About this task » Output the entries that follow character for character. Leave every image out.
Record excerpts START
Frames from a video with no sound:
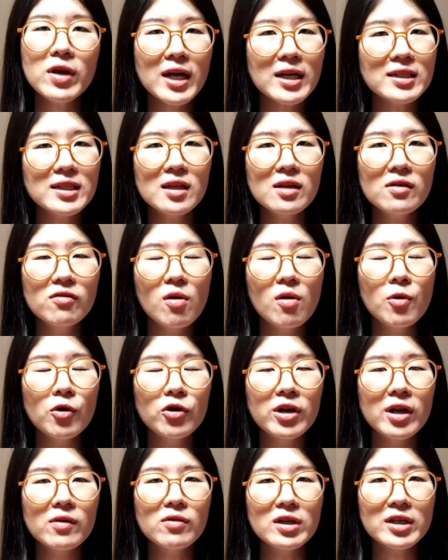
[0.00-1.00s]
ลาที่ Default Mode
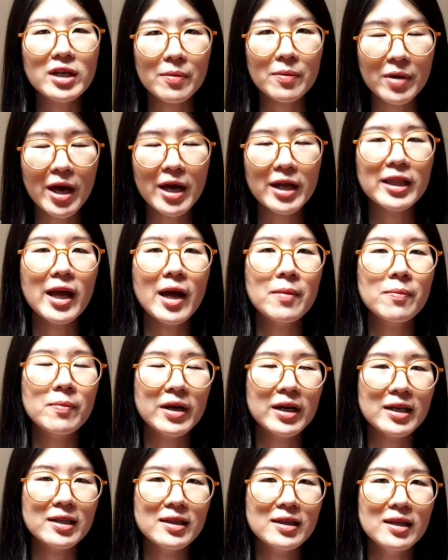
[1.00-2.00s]
Network ทำงานตามป
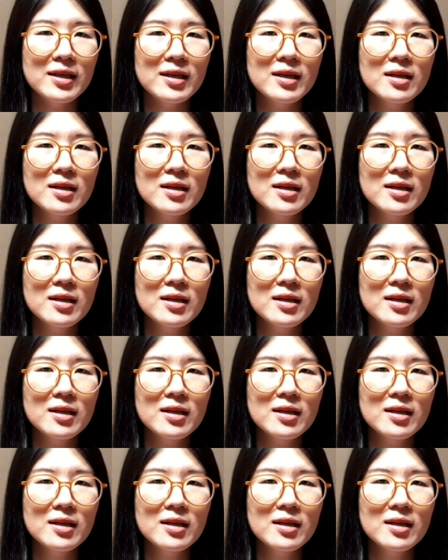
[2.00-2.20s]
กติ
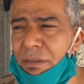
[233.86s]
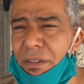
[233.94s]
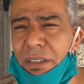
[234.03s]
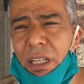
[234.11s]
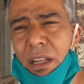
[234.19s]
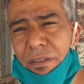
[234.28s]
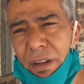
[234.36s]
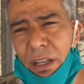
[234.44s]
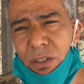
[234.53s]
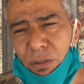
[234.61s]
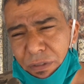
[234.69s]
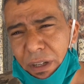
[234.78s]
في
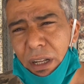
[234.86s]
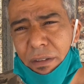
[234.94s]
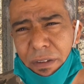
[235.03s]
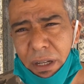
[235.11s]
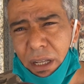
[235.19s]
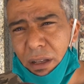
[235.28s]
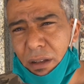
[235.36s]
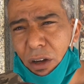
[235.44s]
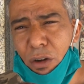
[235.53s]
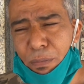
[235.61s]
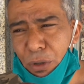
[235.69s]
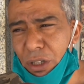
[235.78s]
الديليفريزون في ال في
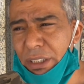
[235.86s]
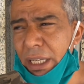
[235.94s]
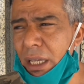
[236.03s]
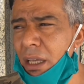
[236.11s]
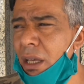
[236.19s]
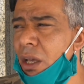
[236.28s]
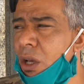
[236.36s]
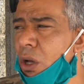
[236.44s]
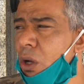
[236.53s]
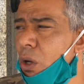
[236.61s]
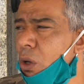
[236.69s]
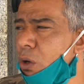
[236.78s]
الامبورتي
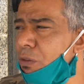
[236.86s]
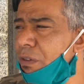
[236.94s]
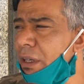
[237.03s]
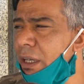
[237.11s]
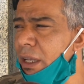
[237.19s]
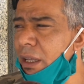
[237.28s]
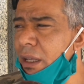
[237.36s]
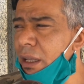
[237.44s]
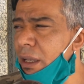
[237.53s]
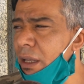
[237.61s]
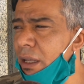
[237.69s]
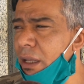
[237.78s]
وفي
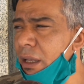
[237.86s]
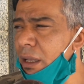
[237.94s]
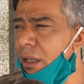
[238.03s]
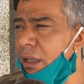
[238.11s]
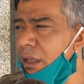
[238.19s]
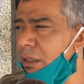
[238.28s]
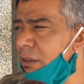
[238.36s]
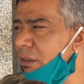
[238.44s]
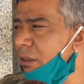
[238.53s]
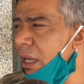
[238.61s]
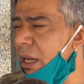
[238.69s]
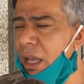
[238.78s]

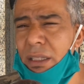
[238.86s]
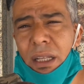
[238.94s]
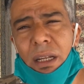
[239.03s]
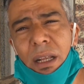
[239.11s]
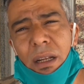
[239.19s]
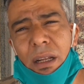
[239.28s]
الطريقه ديال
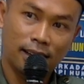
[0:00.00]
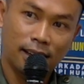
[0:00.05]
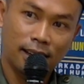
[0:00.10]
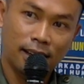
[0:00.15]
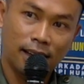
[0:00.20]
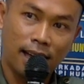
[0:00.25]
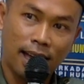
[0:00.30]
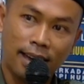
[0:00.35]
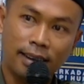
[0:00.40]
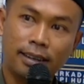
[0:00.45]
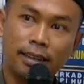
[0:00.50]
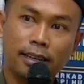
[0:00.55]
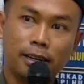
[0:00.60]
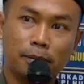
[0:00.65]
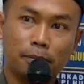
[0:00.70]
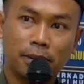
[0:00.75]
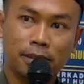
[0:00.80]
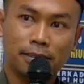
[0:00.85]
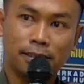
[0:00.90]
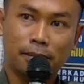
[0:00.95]
hadir
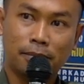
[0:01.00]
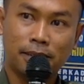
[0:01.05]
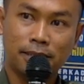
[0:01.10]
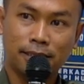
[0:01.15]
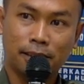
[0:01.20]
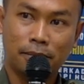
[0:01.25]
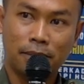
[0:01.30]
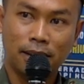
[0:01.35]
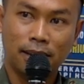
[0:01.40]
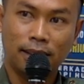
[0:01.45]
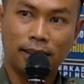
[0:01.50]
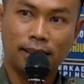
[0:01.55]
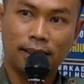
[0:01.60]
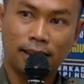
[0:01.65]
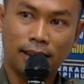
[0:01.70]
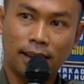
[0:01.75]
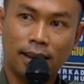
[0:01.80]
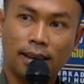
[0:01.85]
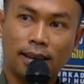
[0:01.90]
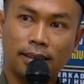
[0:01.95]
bersama-sama
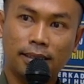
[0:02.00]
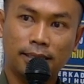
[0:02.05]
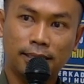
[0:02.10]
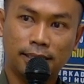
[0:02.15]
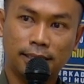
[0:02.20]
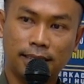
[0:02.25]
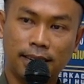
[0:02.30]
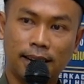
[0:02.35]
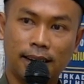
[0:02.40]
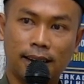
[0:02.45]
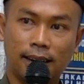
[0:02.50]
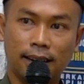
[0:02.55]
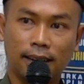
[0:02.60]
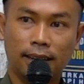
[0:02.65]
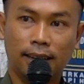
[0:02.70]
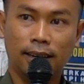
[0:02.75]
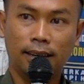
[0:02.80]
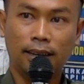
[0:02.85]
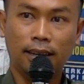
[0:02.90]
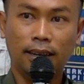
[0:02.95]
kita di siang
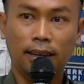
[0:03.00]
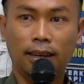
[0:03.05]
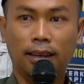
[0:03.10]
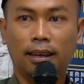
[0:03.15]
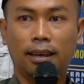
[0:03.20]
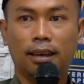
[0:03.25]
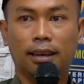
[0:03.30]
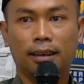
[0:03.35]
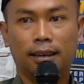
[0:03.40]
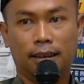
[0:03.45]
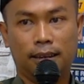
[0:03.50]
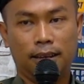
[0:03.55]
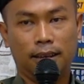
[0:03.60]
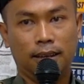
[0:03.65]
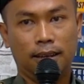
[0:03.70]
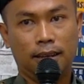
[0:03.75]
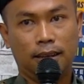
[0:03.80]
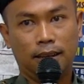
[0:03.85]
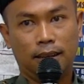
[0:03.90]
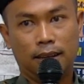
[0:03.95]
hari ini
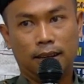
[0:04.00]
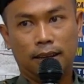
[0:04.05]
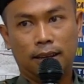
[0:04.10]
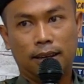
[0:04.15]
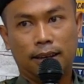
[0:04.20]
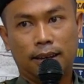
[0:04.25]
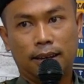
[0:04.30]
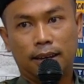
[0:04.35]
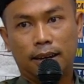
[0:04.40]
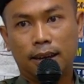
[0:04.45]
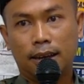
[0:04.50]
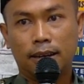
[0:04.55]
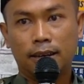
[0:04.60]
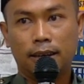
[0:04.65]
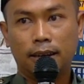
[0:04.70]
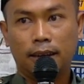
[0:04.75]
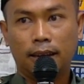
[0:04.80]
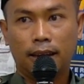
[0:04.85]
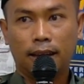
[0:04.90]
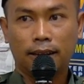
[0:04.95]

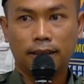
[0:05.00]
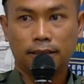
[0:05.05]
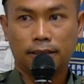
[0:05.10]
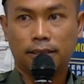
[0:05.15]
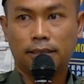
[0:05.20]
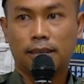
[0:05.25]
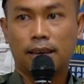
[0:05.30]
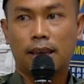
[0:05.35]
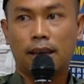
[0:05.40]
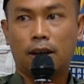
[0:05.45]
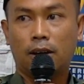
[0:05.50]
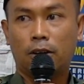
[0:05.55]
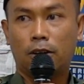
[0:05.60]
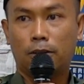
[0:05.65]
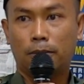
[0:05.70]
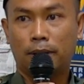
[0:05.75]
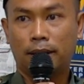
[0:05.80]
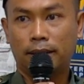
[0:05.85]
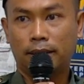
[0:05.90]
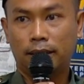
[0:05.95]
dan yang saya
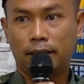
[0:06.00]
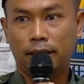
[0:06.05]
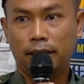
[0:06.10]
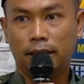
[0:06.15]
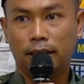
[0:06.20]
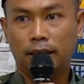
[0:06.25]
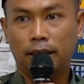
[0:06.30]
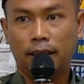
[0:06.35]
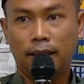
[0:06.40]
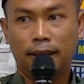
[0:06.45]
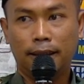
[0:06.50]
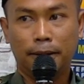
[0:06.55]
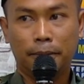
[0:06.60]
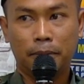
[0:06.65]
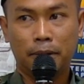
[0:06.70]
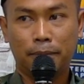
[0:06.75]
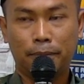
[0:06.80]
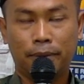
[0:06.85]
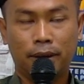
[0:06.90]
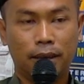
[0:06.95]
hormati
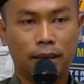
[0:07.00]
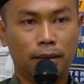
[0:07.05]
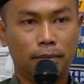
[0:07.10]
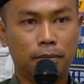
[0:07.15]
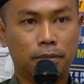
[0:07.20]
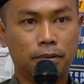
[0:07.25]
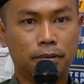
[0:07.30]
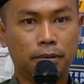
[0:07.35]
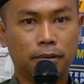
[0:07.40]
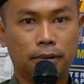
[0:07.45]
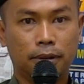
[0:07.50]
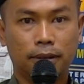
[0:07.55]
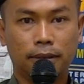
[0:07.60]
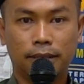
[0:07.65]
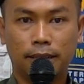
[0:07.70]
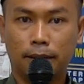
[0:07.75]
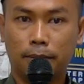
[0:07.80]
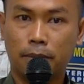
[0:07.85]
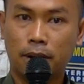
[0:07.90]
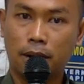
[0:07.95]
Bapak Ibu
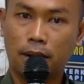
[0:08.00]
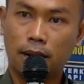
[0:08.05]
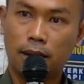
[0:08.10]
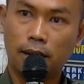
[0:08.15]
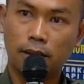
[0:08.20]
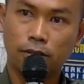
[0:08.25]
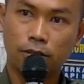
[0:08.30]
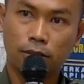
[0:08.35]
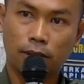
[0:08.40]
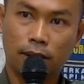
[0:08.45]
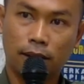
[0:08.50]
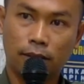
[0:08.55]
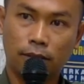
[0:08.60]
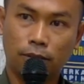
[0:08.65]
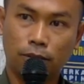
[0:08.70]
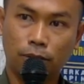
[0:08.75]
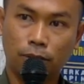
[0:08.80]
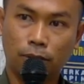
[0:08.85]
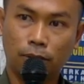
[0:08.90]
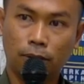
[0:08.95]
jamaah solat
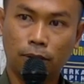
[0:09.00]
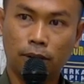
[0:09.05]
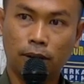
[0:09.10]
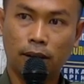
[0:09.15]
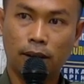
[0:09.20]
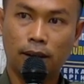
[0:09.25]
zuhur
Record excerpts END
The answer »
Frames from a video with no sound:
[0.00-1.00s]
ลาที่ Default Mode
[1.00-2.00s]
Network ทำงานตามป
[2.00-2.20s]
กติ
[233.86s]
[233.94s]
[234.03s]
[234.11s]
[234.19s]
[234.28s]
[234.36s]
[234.44s]
[234.53s]
[234.61s]
[234.69s]
[234.78s]
في
[234.86s]
[234.94s]
[235.03s]
[235.11s]
[235.19s]
[235.28s]
[235.36s]
[235.44s]
[235.53s]
[235.61s]
[235.69s]
[235.78s]
الديليفريزون في ال في
[235.86s]
[235.94s]
[236.03s]
[236.11s]
[236.19s]
[236.28s]
[236.36s]
[236.44s]
[236.53s]
[236.61s]
[236.69s]
[236.78s]
الامبورتي
[236.86s]
[236.94s]
[237.03s]
[237.11s]
[237.19s]
[237.28s]
[237.36s]
[237.44s]
[237.53s]
[237.61s]
[237.69s]
[237.78s]
وفي
[237.86s]
[237.94s]
[238.03s]
[238.11s]
[238.19s]
[238.28s]
[238.36s]
[238.44s]
[238.53s]
[238.61s]
[238.69s]
[238.78s]

[238.86s]
[238.94s]
[239.03s]
[239.11s]
[239.19s]
[239.28s]
الطريقه ديال
[0:00.00]
[0:00.05]
[0:00.10]
[0:00.15]
[0:00.20]
[0:00.25]
[0:00.30]
[0:00.35]
[0:00.40]
[0:00.45]
[0:00.50]
[0:00.55]
[0:00.60]
[0:00.65]
[0:00.70]
[0:00.75]
[0:00.80]
[0:00.85]
[0:00.90]
[0:00.95]
hadir
[0:01.00]
[0:01.05]
[0:01.10]
[0:01.15]
[0:01.20]
[0:01.25]
[0:01.30]
[0:01.35]
[0:01.40]
[0:01.45]
[0:01.50]
[0:01.55]
[0:01.60]
[0:01.65]
[0:01.70]
[0:01.75]
[0:01.80]
[0:01.85]
[0:01.90]
[0:01.95]
bersama-sama
[0:02.00]
[0:02.05]
[0:02.10]
[0:02.15]
[0:02.20]
[0:02.25]
[0:02.30]
[0:02.35]
[0:02.40]
[0:02.45]
[0:02.50]
[0:02.55]
[0:02.60]
[0:02.65]
[0:02.70]
[0:02.75]
[0:02.80]
[0:02.85]
[0:02.90]
[0:02.95]
kita di siang
[0:03.00]
[0:03.05]
[0:03.10]
[0:03.15]
[0:03.20]
[0:03.25]
[0:03.30]
[0:03.35]
[0:03.40]
[0:03.45]
[0:03.50]
[0:03.55]
[0:03.60]
[0:03.65]
[0:03.70]
[0:03.75]
[0:03.80]
[0:03.85]
[0:03.90]
[0:03.95]
hari ini
[0:04.00]
[0:04.05]
[0:04.10]
[0:04.15]
[0:04.20]
[0:04.25]
[0:04.30]
[0:04.35]
[0:04.40]
[0:04.45]
[0:04.50]
[0:04.55]
[0:04.60]
[0:04.65]
[0:04.70]
[0:04.75]
[0:04.80]
[0:04.85]
[0:04.90]
[0:04.95]

[0:05.00]
[0:05.05]
[0:05.10]
[0:05.15]
[0:05.20]
[0:05.25]
[0:05.30]
[0:05.35]
[0:05.40]
[0:05.45]
[0:05.50]
[0:05.55]
[0:05.60]
[0:05.65]
[0:05.70]
[0:05.75]
[0:05.80]
[0:05.85]
[0:05.90]
[0:05.95]
dan yang saya
[0:06.00]
[0:06.05]
[0:06.10]
[0:06.15]
[0:06.20]
[0:06.25]
[0:06.30]
[0:06.35]
[0:06.40]
[0:06.45]
[0:06.50]
[0:06.55]
[0:06.60]
[0:06.65]
[0:06.70]
[0:06.75]
[0:06.80]
[0:06.85]
[0:06.90]
[0:06.95]
hormati
[0:07.00]
[0:07.05]
[0:07.10]
[0:07.15]
[0:07.20]
[0:07.25]
[0:07.30]
[0:07.35]
[0:07.40]
[0:07.45]
[0:07.50]
[0:07.55]
[0:07.60]
[0:07.65]
[0:07.70]
[0:07.75]
[0:07.80]
[0:07.85]
[0:07.90]
[0:07.95]
Bapak Ibu
[0:08.00]
[0:08.05]
[0:08.10]
[0:08.15]
[0:08.20]
[0:08.25]
[0:08.30]
[0:08.35]
[0:08.40]
[0:08.45]
[0:08.50]
[0:08.55]
[0:08.60]
[0:08.65]
[0:08.70]
[0:08.75]
[0:08.80]
[0:08.85]
[0:08.90]
[0:08.95]
jamaah solat
[0:09.00]
[0:09.05]
[0:09.10]
[0:09.15]
[0:09.20]
[0:09.25]
zuhur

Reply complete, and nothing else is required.